Sunday, May 25, 2014

April 3--Dublin to Belfast

We drove north out of Dublin, after paying our 888 euro balance at Number 31, through several round-abouts, to get to the M-1, a four to six lane highway that leaves Dublin and connects to the N-1, a coastal route north. It was to be a three and a half hour drive, with a side trip to Newgrange, a Neolithic passage tomb, dating from 3200 BC, that was the oldest site of its type in Ireland. We we're enthralled by our guide's remarks as we stood in front of the entrance overlooking two other similar tombs, a few miles away, in the distant sweeping meadows.

Our group entered the narrow, and sometimes short, passage to arrive at the central circular section where cremated remains were originally found. The Newgrange tomb is famous for its winter solstice alignment.  An opening, in the ceiling, over the entrance, allows for sunlight to enter the tomb and glow all the way down the passage to the central section. This can happen for a day or two at dawn on each side of the actual solstice date. So many people want to see this example of ancient engineering and mystery that Ireland has to hold a lottery for attendance.
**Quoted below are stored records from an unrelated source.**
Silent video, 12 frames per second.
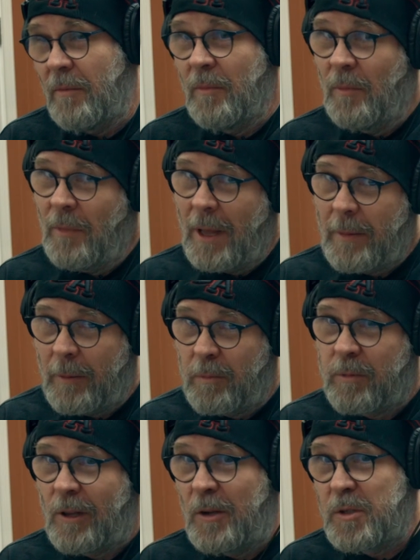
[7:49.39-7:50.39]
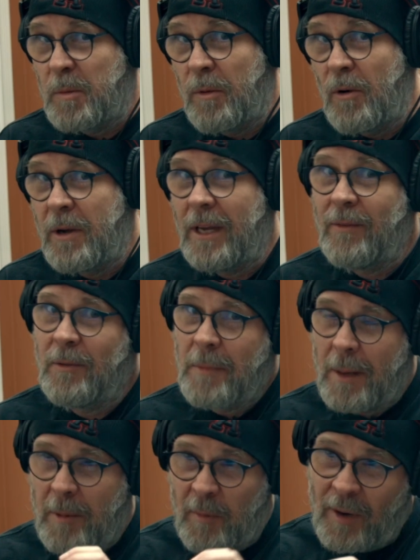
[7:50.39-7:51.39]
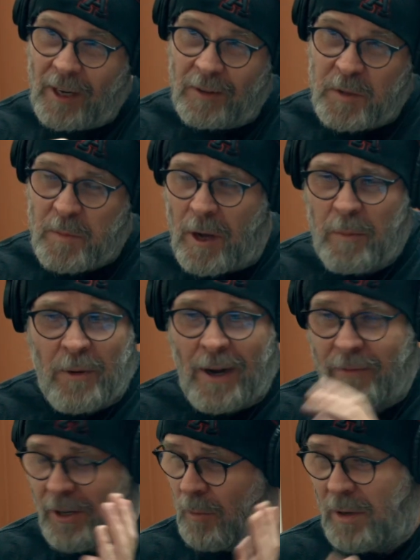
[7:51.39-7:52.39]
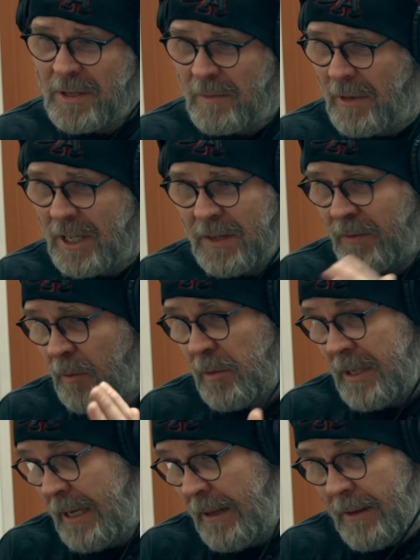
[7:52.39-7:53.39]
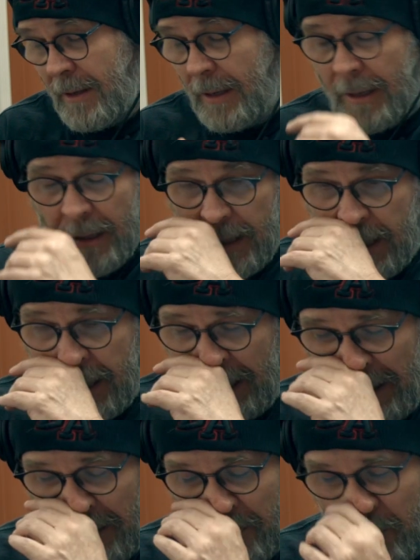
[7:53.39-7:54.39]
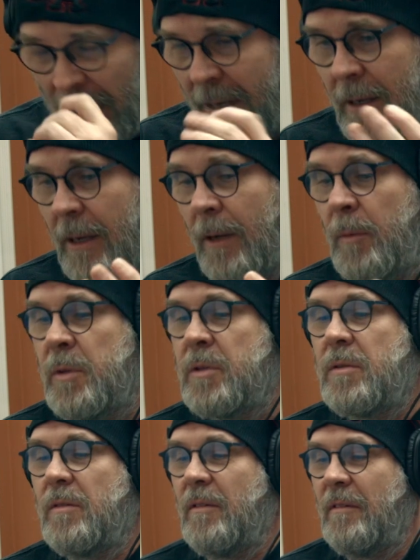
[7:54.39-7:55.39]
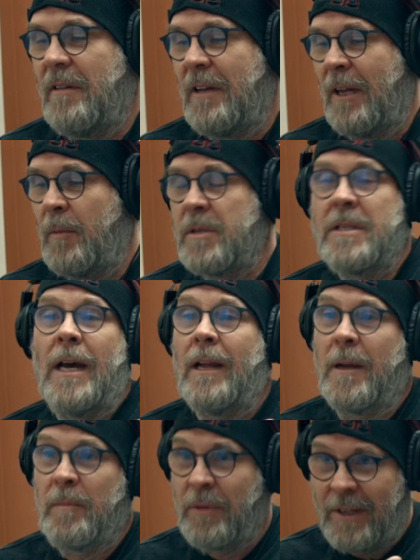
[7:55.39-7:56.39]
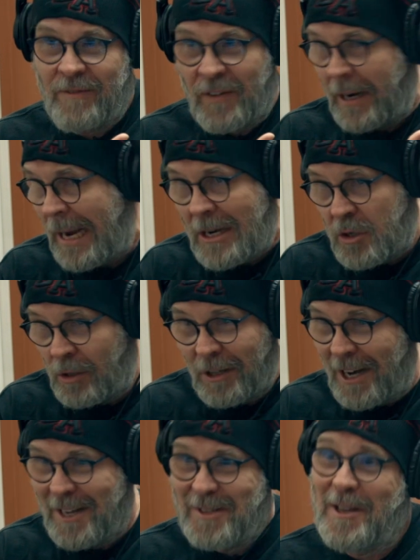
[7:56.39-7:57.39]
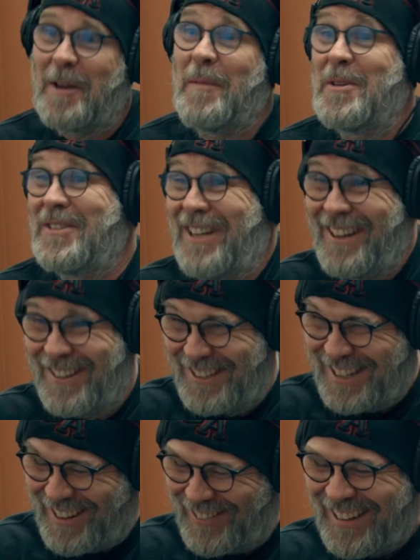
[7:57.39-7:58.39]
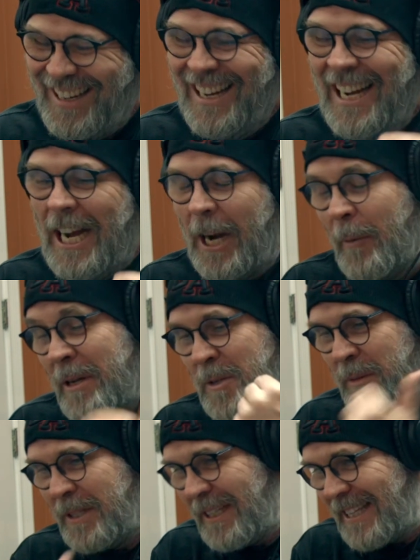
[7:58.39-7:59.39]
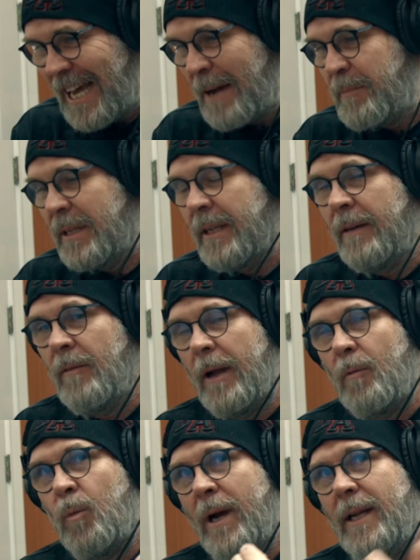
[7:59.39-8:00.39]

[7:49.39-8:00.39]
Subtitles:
maybe close to broke even, maybe made a small profit. It wasn't much if it was anything, but it was not a complete financial loss like most of the other stuff. Anyway, so we did that, but then like right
We enjoyed Newgrange so much that we decided to drive about 45 minutes south to see Trim Castle, a siege fortress from the 12th century, that is still somewhat intact.  There, we were guided through the ruins, by a very competent and well informed guide. We learned about siege warfare:  burning the stairs as you raced into the castle...diverting rain off the steeply pitched roof to obtain drinking water...building a flared out skirt around the base of the keep to avoid tunneling by the enemy.

From Trim Castle, we drove to Comber, a rural suburb of Belfast, to the home of Ken and Anna Johnson. A two story atrium with picture windows all around had been added to their home, about ten years ago, making for a very dramatic setting to greet one's guests. There Anna served us tea while Ken answered the phone to take another booking. There were two upstairs bedrooms set aside for guests such as ourselves. Ours had a wee bathroom with shower and a side sitting room...for early risers like John.
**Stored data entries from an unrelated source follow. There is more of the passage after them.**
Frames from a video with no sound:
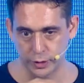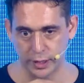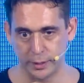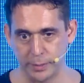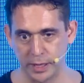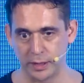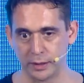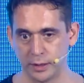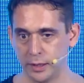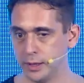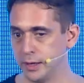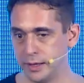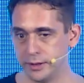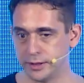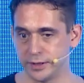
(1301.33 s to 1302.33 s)
email
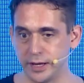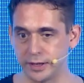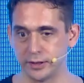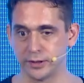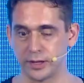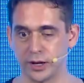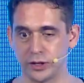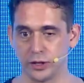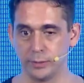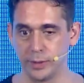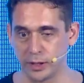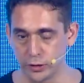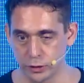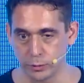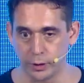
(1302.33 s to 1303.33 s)
in the second session
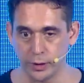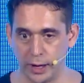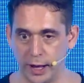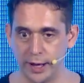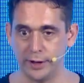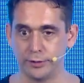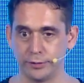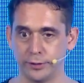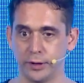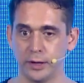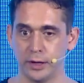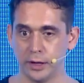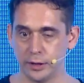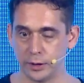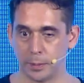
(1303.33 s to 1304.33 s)
because you won't have
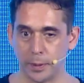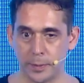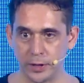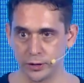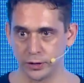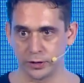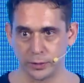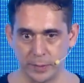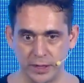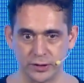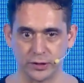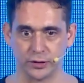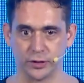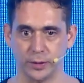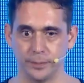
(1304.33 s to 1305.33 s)
the permission to
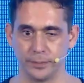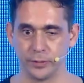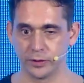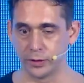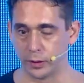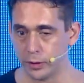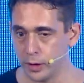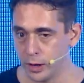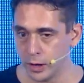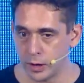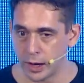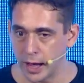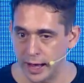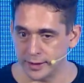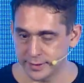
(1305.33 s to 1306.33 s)
message them. So
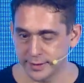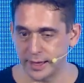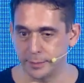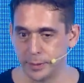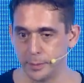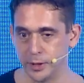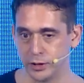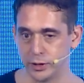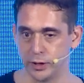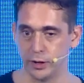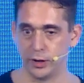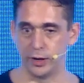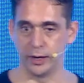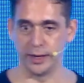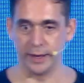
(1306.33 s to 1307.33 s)
ask that permission
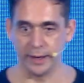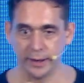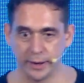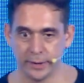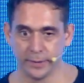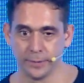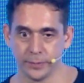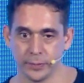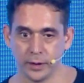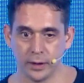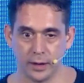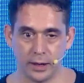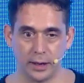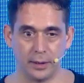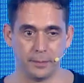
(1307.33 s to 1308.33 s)
early.
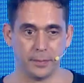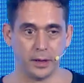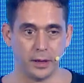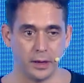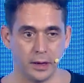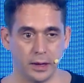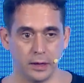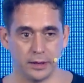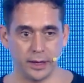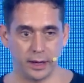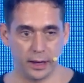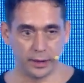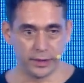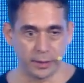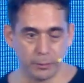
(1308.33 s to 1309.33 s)

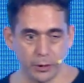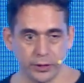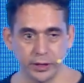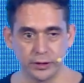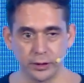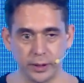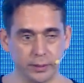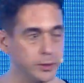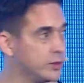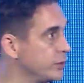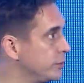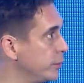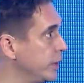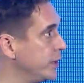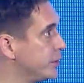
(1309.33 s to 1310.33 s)
And then what they're doing, which
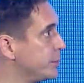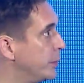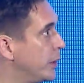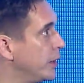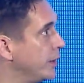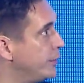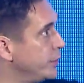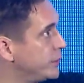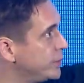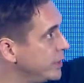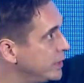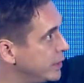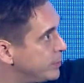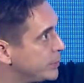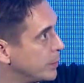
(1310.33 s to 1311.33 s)
is really smart, if you see
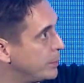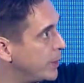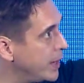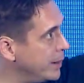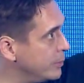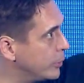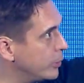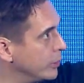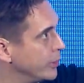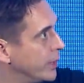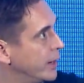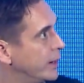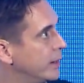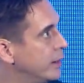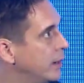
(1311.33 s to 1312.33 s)
the paywall
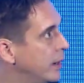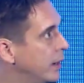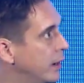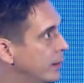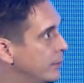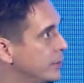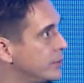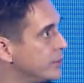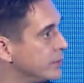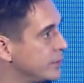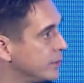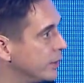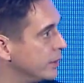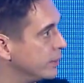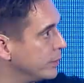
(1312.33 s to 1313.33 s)
there, which is
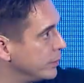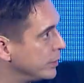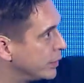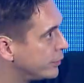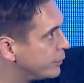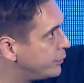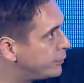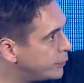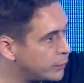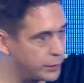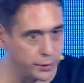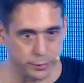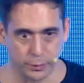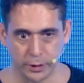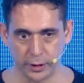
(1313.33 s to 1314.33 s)
the
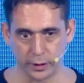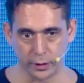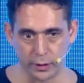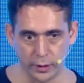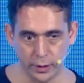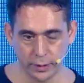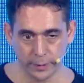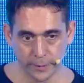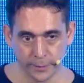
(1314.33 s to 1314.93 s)
fourth one along,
Over tea, we learned that the Johnson's had lived there for 38 years, much of that time Ken, now 85, had worked as a structural engineer at the Belfast Shipyard. Anna, who had studied philosophy in college, raised two sons:  one now lives and works in Singapore for a bank, the other, a microbiologist researcher, is an Oxford professor.

We settled into our room and later drove to a nearby pub for a simple dinner. At a neighboring table, a young local couple struck up a conversation with us, asking if we were Canadians. We later agreed it was the nicest compliment we had received all day.  They recommended a number of stops for our journey.

As dinner was served, with our pints in hand, John toasted  "surviving the drive" and I toasted "the passage tomb at Newgrange."